-- Provided information follows --

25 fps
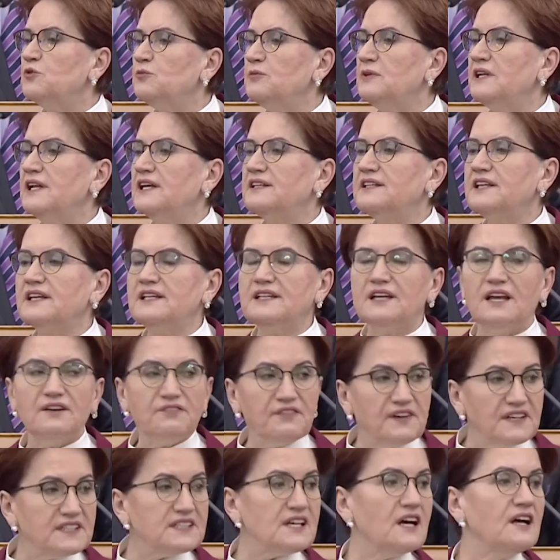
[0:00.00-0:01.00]
bu millete
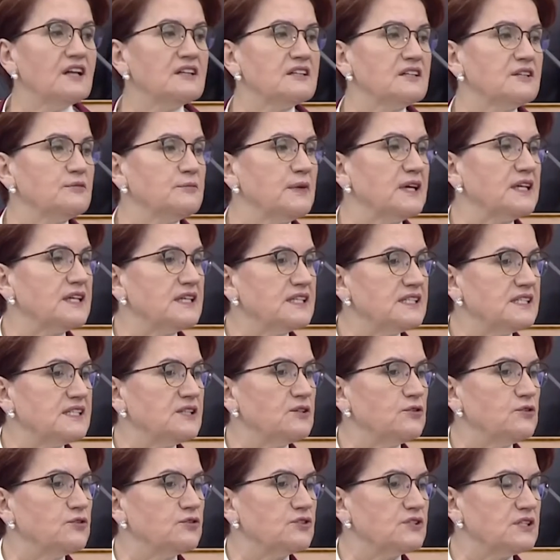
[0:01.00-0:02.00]
nefes aldırmak
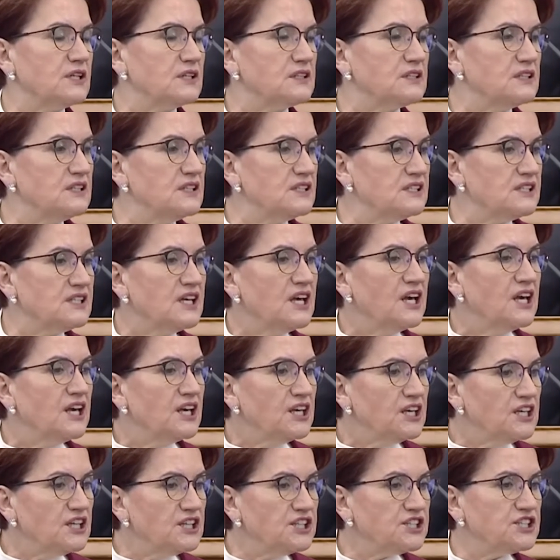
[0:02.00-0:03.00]
istiyorsanız
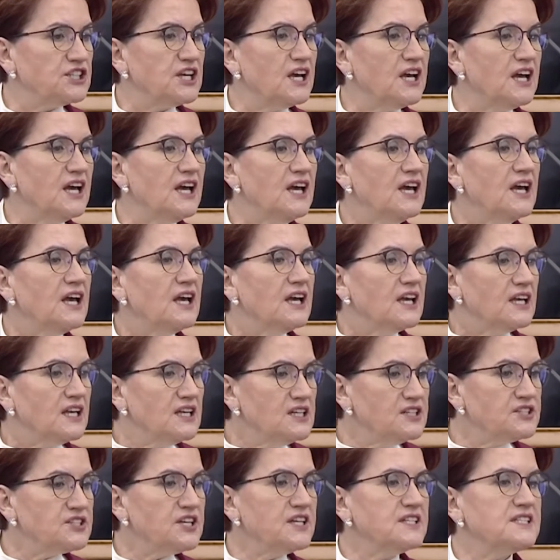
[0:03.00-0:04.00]
işe
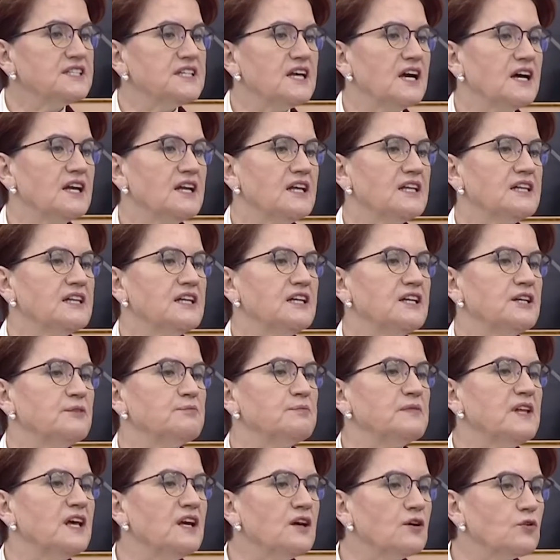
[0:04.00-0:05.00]
ilçe
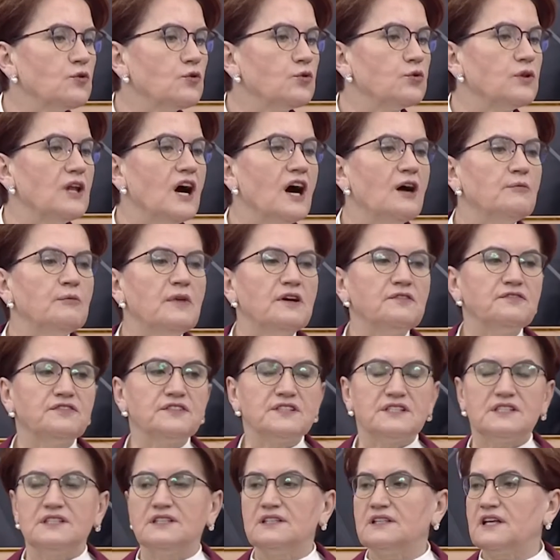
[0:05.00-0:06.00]
ziyaretlerimde kulağıma
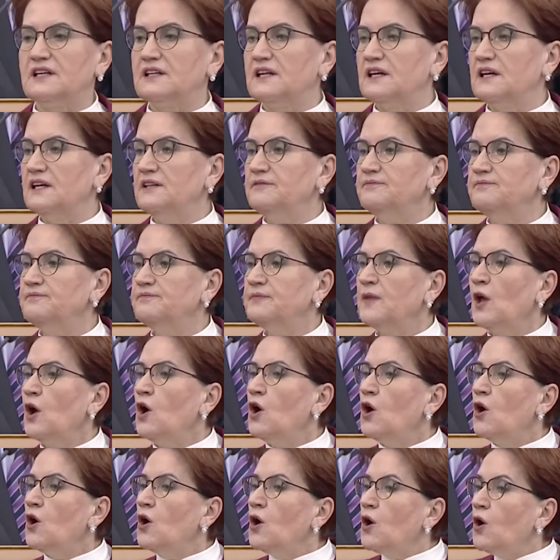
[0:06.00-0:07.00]
fısıldanan
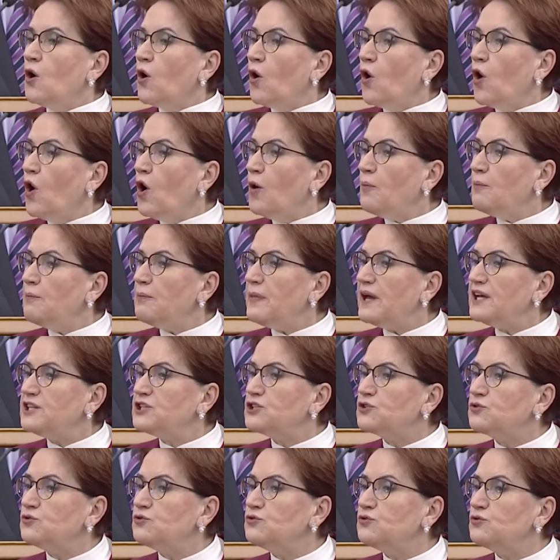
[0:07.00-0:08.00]

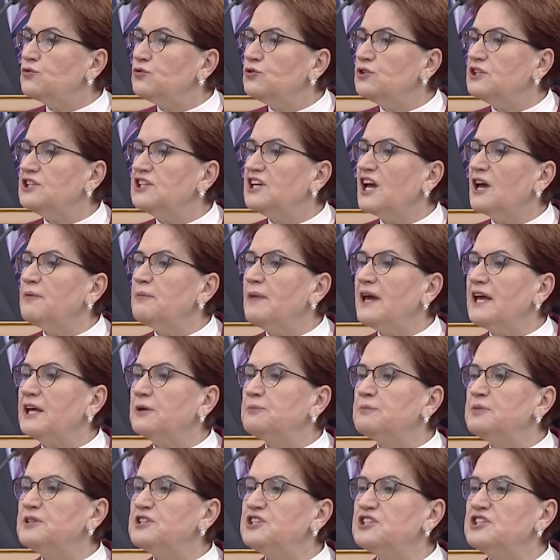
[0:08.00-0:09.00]
15 gündür
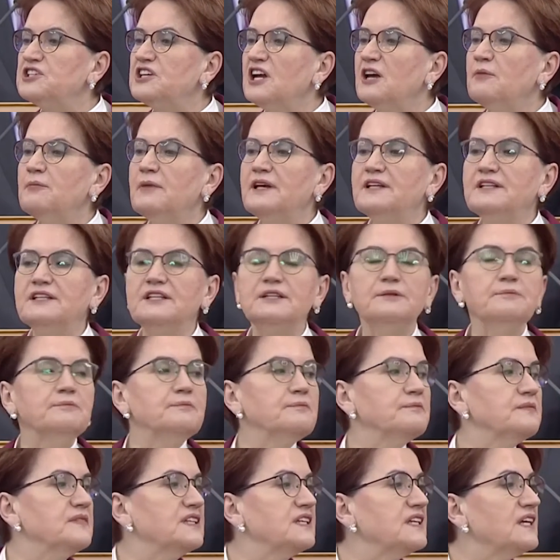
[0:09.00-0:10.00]
yemek
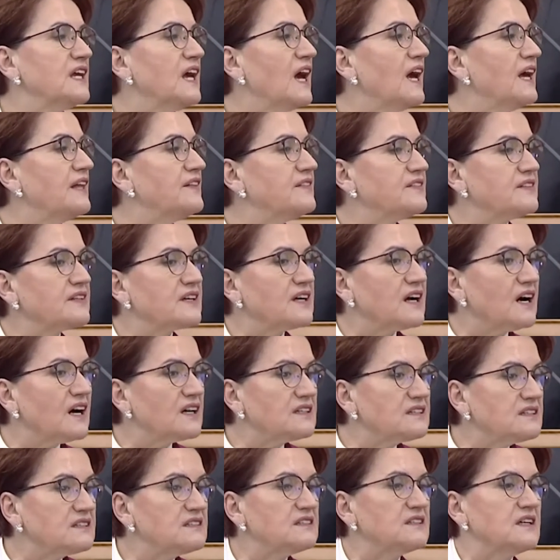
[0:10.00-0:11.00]
pişiremedim diyen
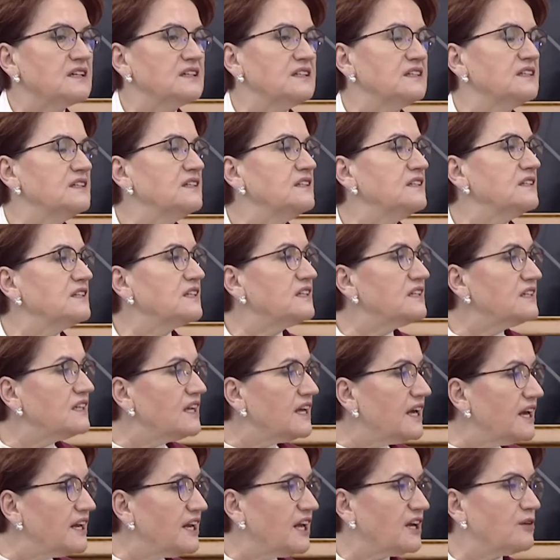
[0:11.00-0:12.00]
kadınları
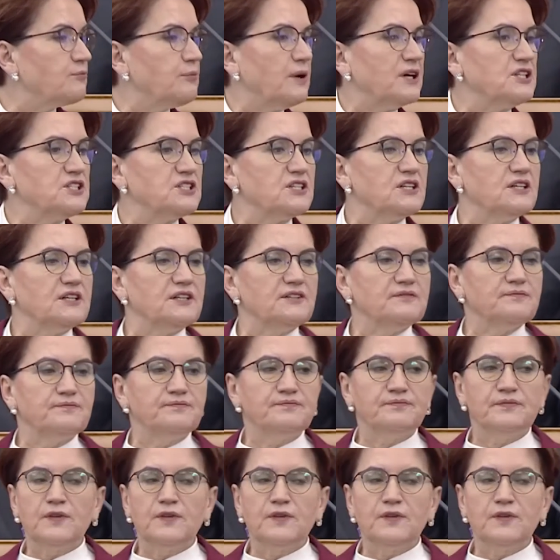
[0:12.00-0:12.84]
dinleyerek başlayın.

-- Provided information concluded --

- _Brief_: Repeat word for word, and nothing more, the lines between the line containing "[0:09.00-0:10.00]" and the last line of the records above, inclusive, without pictures.

- _Task response_:
[0:09.00-0:10.00]
yemek
[0:10.00-0:11.00]
pişiremedim diyen
[0:11.00-0:12.00]
kadınları
[0:12.00-0:12.84]
dinleyerek başlayın.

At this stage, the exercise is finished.